== Task details ==
Given the listing that follows, report all lines in which the string "with" occurs.

(Exercise data)

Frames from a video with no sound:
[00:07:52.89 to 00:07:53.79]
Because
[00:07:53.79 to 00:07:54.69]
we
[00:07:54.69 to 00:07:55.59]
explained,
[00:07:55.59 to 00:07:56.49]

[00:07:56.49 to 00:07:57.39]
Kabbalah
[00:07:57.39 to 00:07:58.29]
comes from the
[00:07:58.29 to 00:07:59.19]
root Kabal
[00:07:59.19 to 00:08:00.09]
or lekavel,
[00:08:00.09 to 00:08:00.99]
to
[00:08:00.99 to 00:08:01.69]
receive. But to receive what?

(End Exercise data)
(Exercise data)

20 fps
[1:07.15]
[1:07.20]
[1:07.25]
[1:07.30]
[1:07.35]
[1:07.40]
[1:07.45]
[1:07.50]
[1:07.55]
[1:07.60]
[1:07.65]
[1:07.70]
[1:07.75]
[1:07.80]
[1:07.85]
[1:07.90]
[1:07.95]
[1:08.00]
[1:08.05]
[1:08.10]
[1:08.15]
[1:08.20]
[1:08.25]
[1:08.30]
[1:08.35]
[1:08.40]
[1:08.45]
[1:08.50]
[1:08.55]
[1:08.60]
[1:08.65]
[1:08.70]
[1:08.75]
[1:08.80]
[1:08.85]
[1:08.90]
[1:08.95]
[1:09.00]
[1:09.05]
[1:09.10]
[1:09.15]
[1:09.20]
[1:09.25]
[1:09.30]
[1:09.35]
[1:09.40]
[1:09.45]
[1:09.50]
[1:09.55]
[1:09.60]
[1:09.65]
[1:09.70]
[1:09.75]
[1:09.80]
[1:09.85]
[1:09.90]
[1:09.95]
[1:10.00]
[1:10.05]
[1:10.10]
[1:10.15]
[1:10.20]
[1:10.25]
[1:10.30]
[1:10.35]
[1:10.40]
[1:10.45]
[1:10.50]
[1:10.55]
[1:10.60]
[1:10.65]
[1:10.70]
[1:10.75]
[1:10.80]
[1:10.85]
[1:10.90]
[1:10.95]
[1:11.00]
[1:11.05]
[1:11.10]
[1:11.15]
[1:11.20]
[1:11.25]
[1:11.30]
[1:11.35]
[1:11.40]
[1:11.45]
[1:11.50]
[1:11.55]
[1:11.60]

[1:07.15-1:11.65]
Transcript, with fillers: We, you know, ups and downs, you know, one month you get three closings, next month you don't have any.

(End Exercise data)

== Result of this task ==
Frames from a video with no sound:
Transcript, with fillers: We, you know, ups and downs, you know, one month you get three closings, next month you don't have any.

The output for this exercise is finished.